Outcome of the Financial Stability Committee discussions for Q4 2024 |27 February 2025
The Financial Stability Committee (FSC) met on February 17, 2025 to discuss matters that could potentially impact the country’s financial stability observed during the last quarter of the year 2024.
In terms of domestic developments, members took note of the weak performance of the tourism industry for the year 2024 and were advised of an anticipated rebound in visitor arrivals for 2025.
The Committee was also apprised of the main risks to the domestic banking and non-banking sectors.
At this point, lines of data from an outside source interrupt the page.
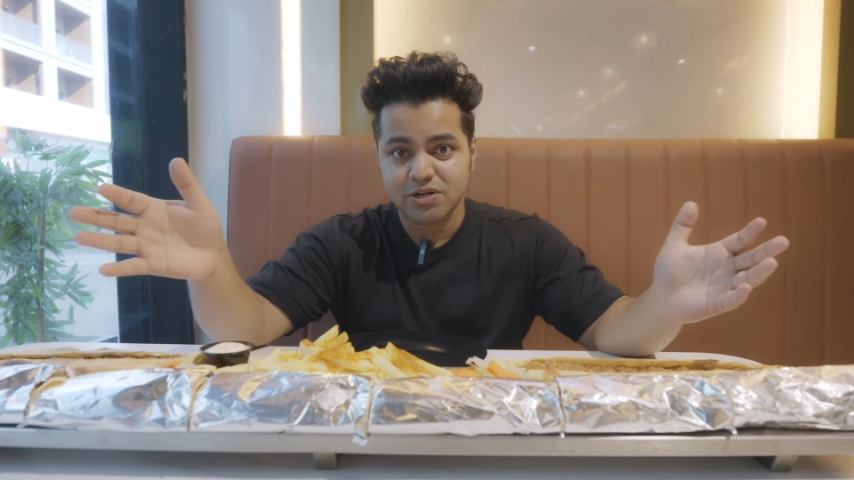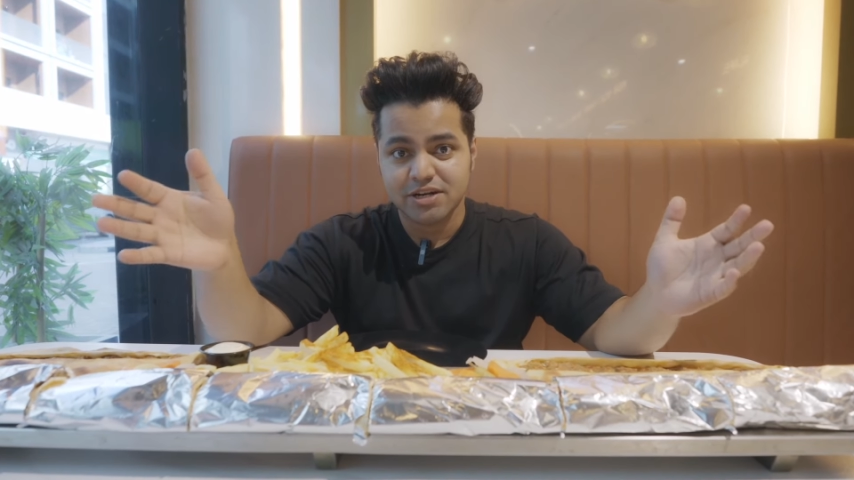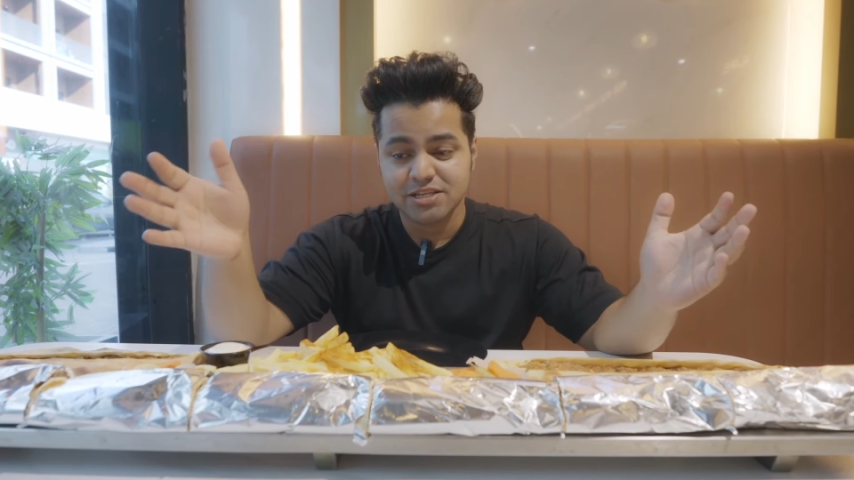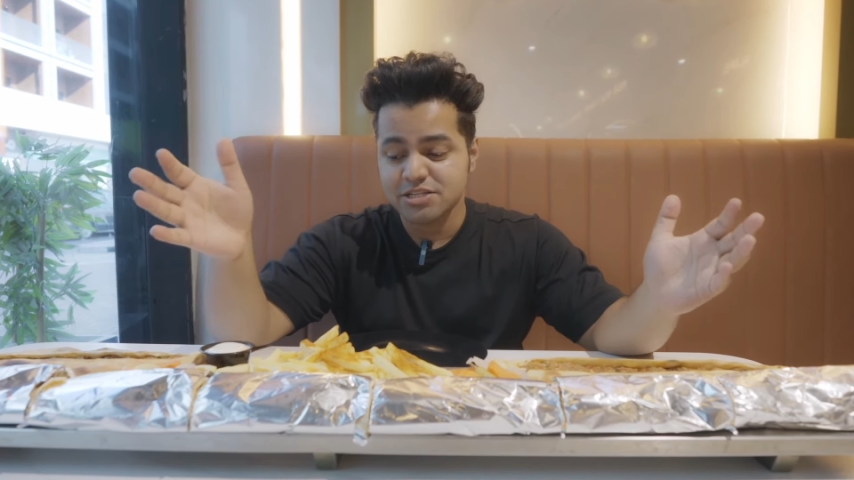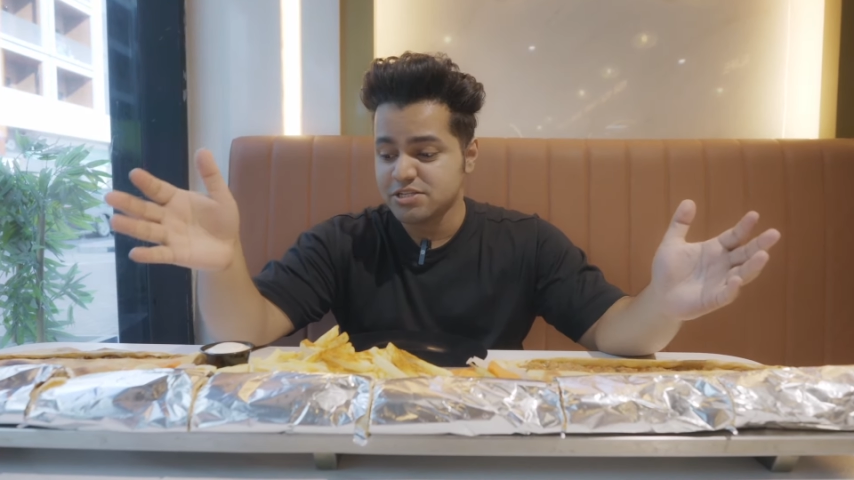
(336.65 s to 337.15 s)

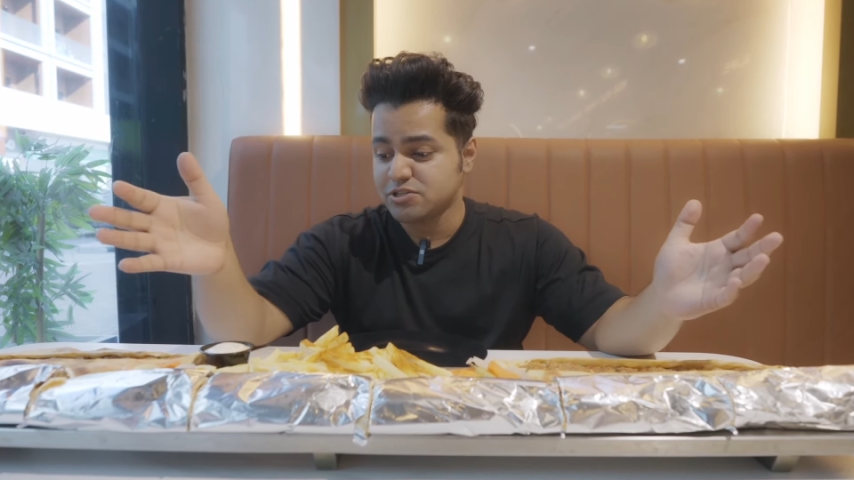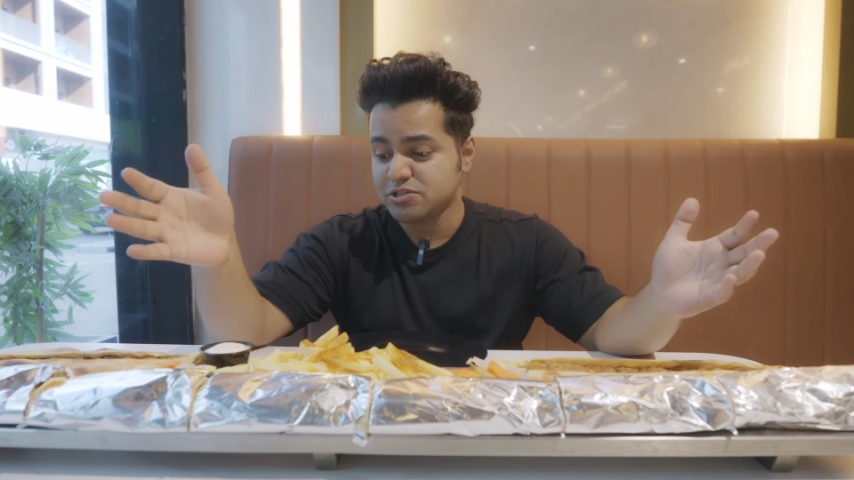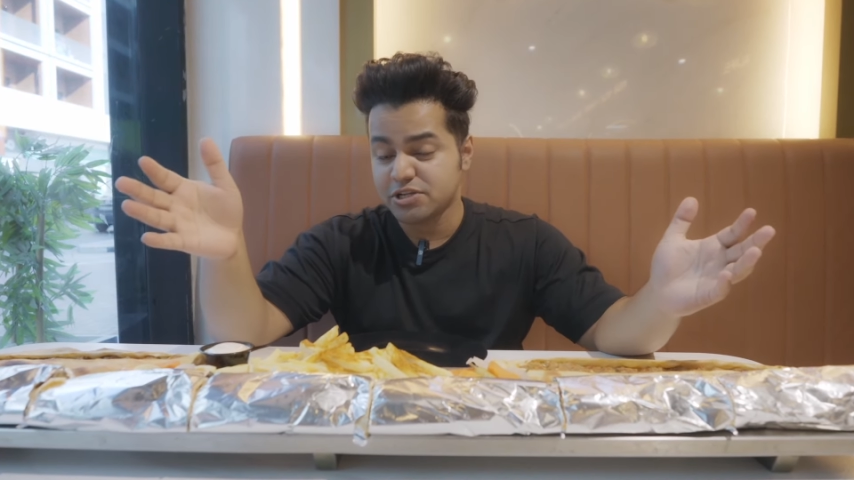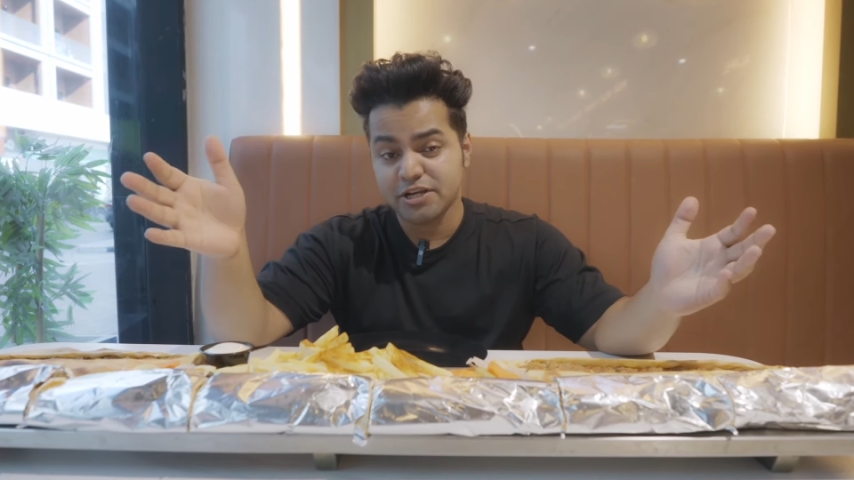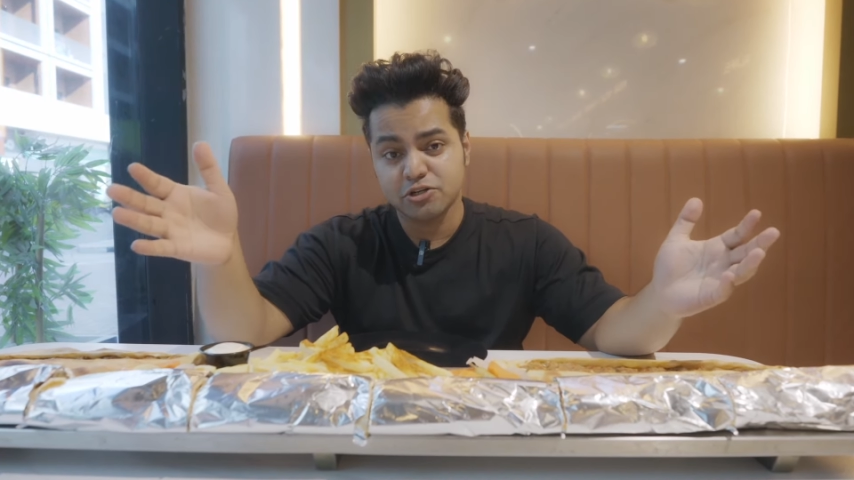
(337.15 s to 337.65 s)
does it
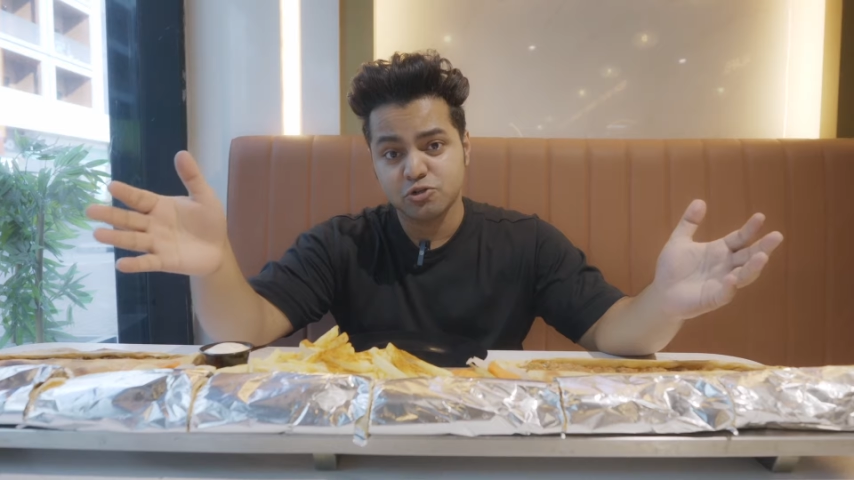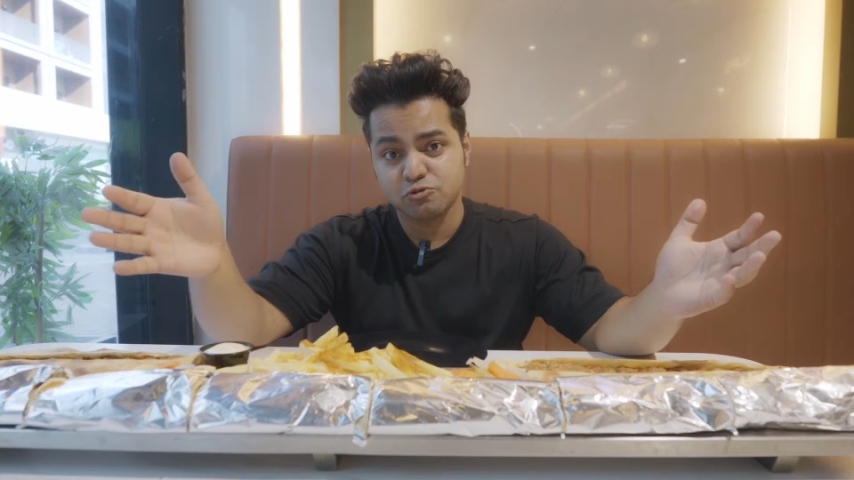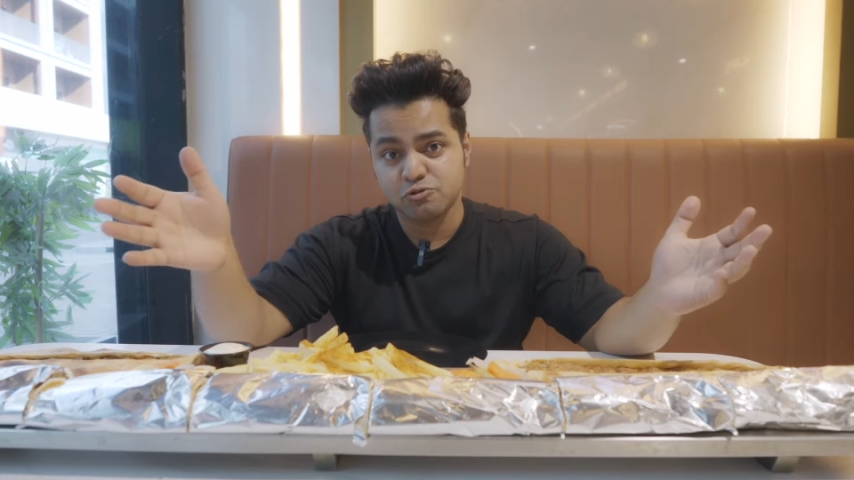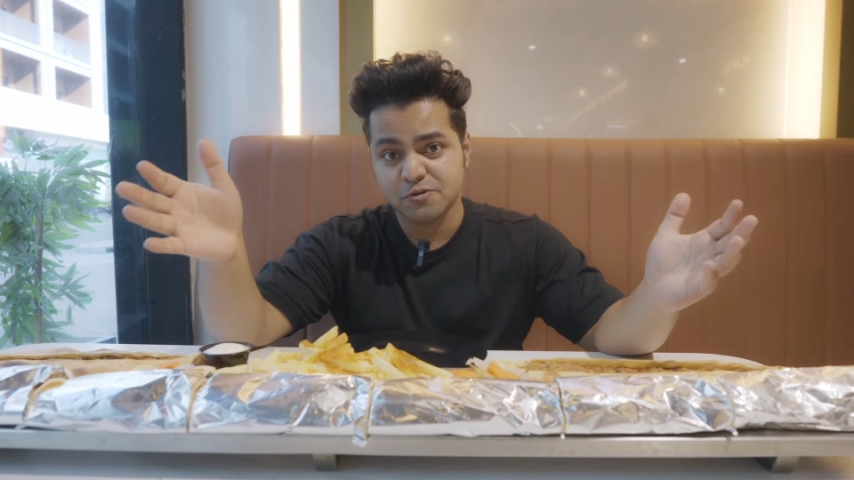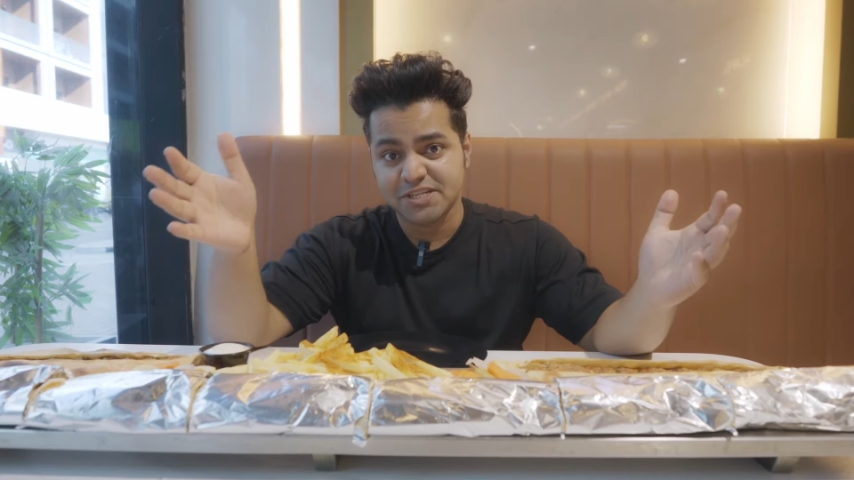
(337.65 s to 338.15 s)
stay true
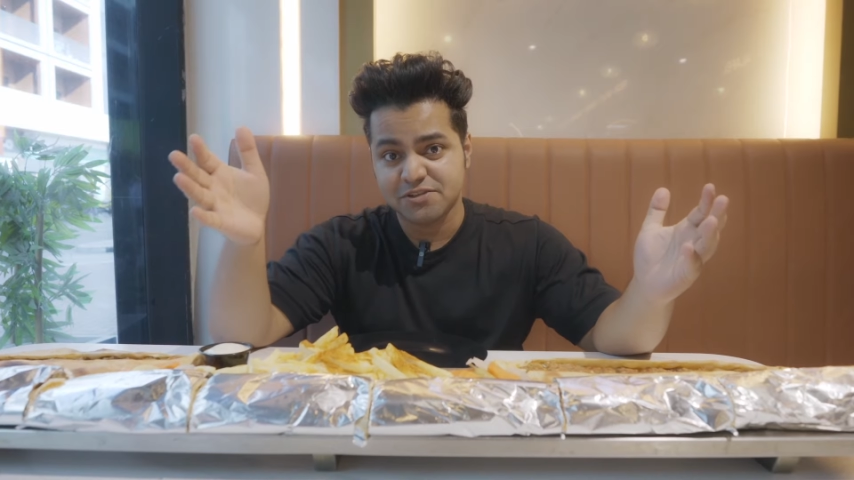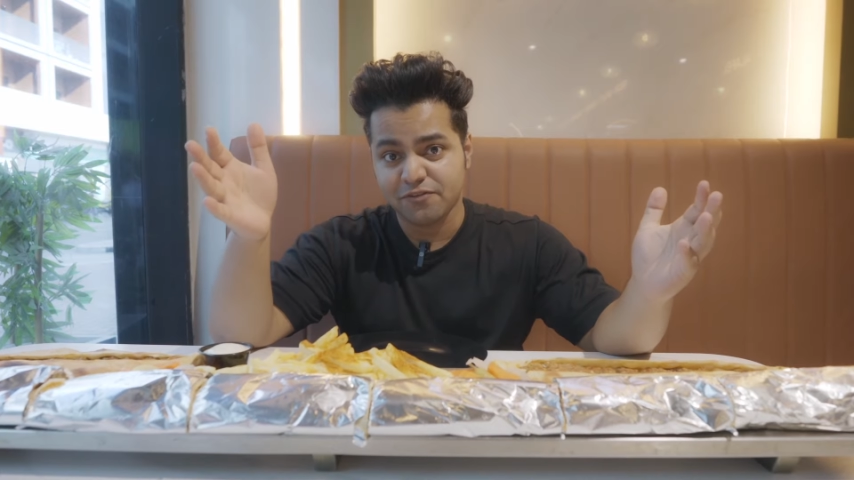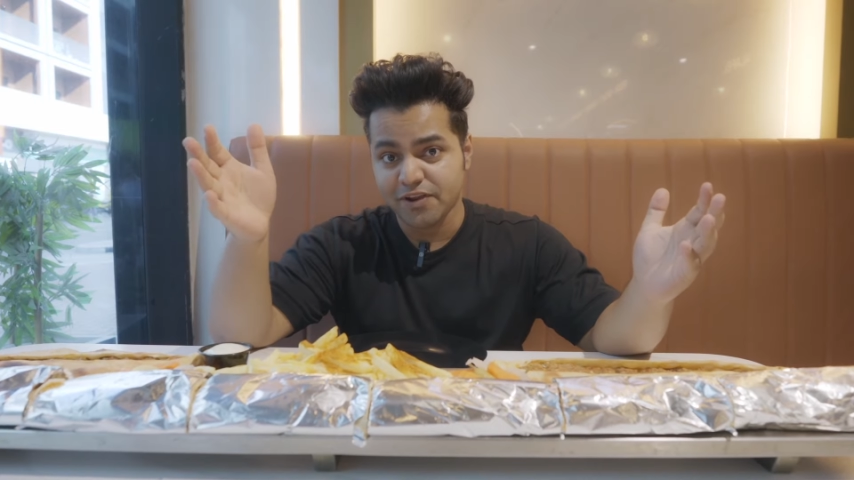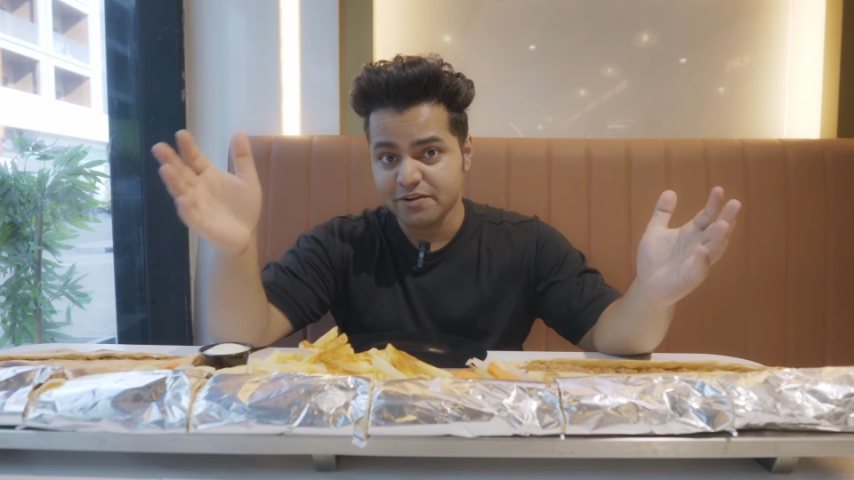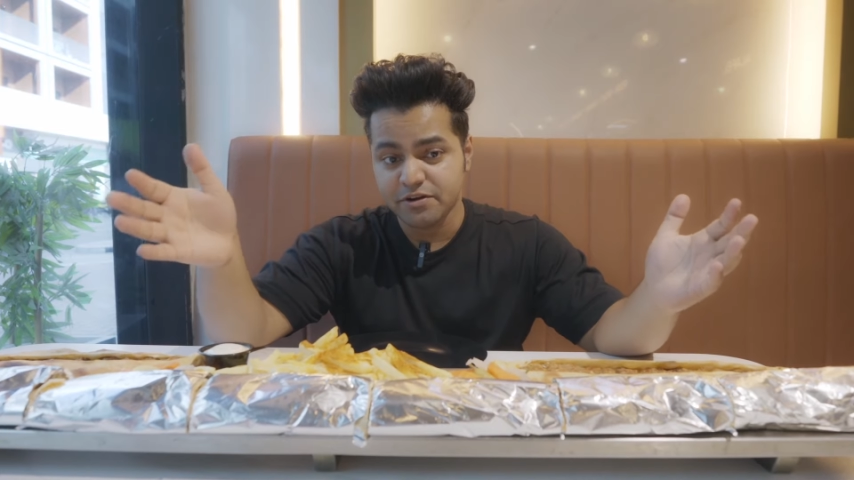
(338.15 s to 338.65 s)
to its
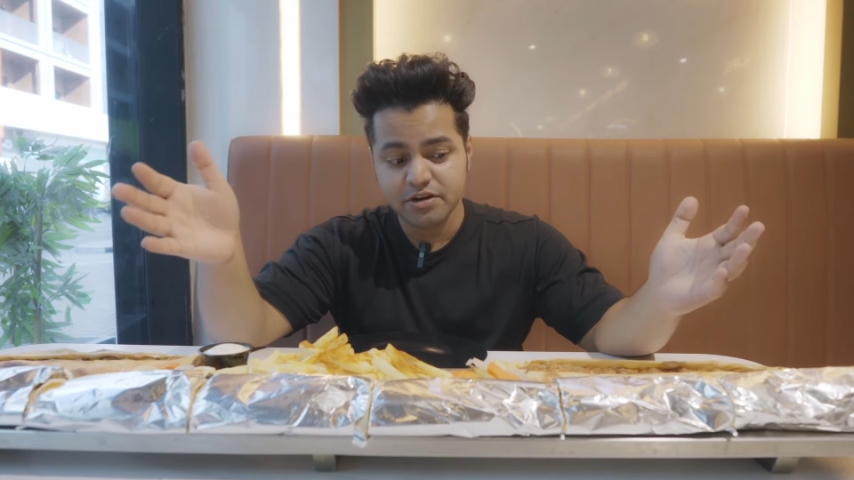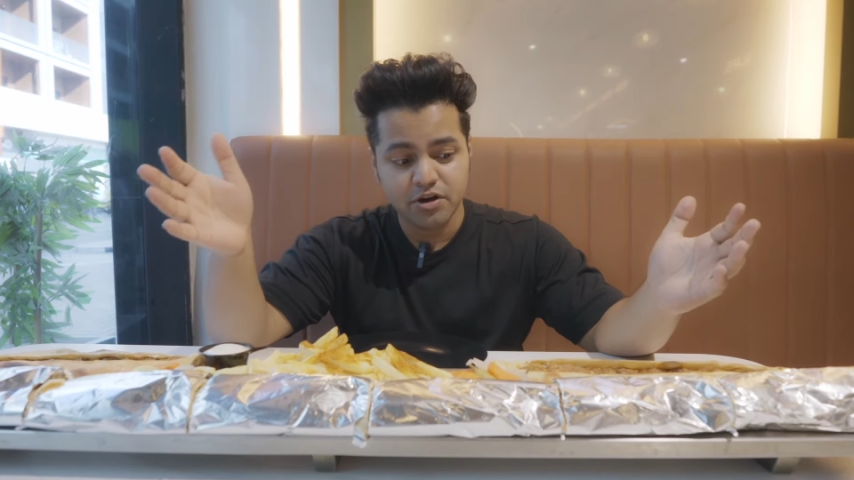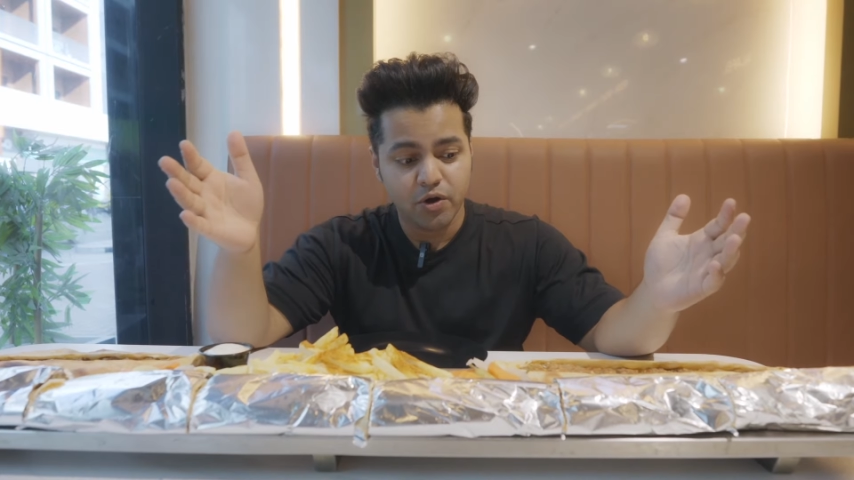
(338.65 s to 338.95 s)
flavor,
Furthermore, an overview of the performance of the banking and insurance sectors was provided, including a status of insurance claims for both residential and business properties in the aftermath of the December 7, 2023 events.
On the global front, members were apprised of key international developments impacting the world economic outlook, particularly the heightened uncertainty to global geopolitics and elevated trade tension.
The policy shift of the United States government towards the imposition of tariffs has increased concern about other countries setting trade barriers.
However, members noted the stable economic growth coupled with a decrease in global inflation as projected by the International Monetary Fund.
Additionally, the Committee was briefed on developments impacting the current and future movement in international commodity prices.
The Committee was presented with the proposed work plan for the year 2025, reflecting the continued effort towards developing the country’s Financial Stability Framework.
An update on the country’s application to become an ordinary member of the International Organisation of Securities Commission (IOSCO) was also provided.
Emphasis was placed on the collaborative efforts of the different institutions and the need for consultation with the relevant stakeholders to undertake the proposed legislative reforms.
Additionally, members noted the benefits for Seychelles to gain full membership of IOSCO, which include enhancing the country’s credibility and its ability to collaborate with other jurisdictions in enforcing securities laws and fostering investor protection.
The Committee concluded by recognising potential risks, both globally and locally, that could negatively impact domestic financial stability and economic growth. These include downside risks such as intensified geopolitical tensions, expected price increases and trade supply disruptions.
Mindful of these eventualities, members emphasised the need to enhance the collaborative effort between relevant authorities and stakeholders to effectively mitigate and manage the impact of potential risks on the domestic financial system.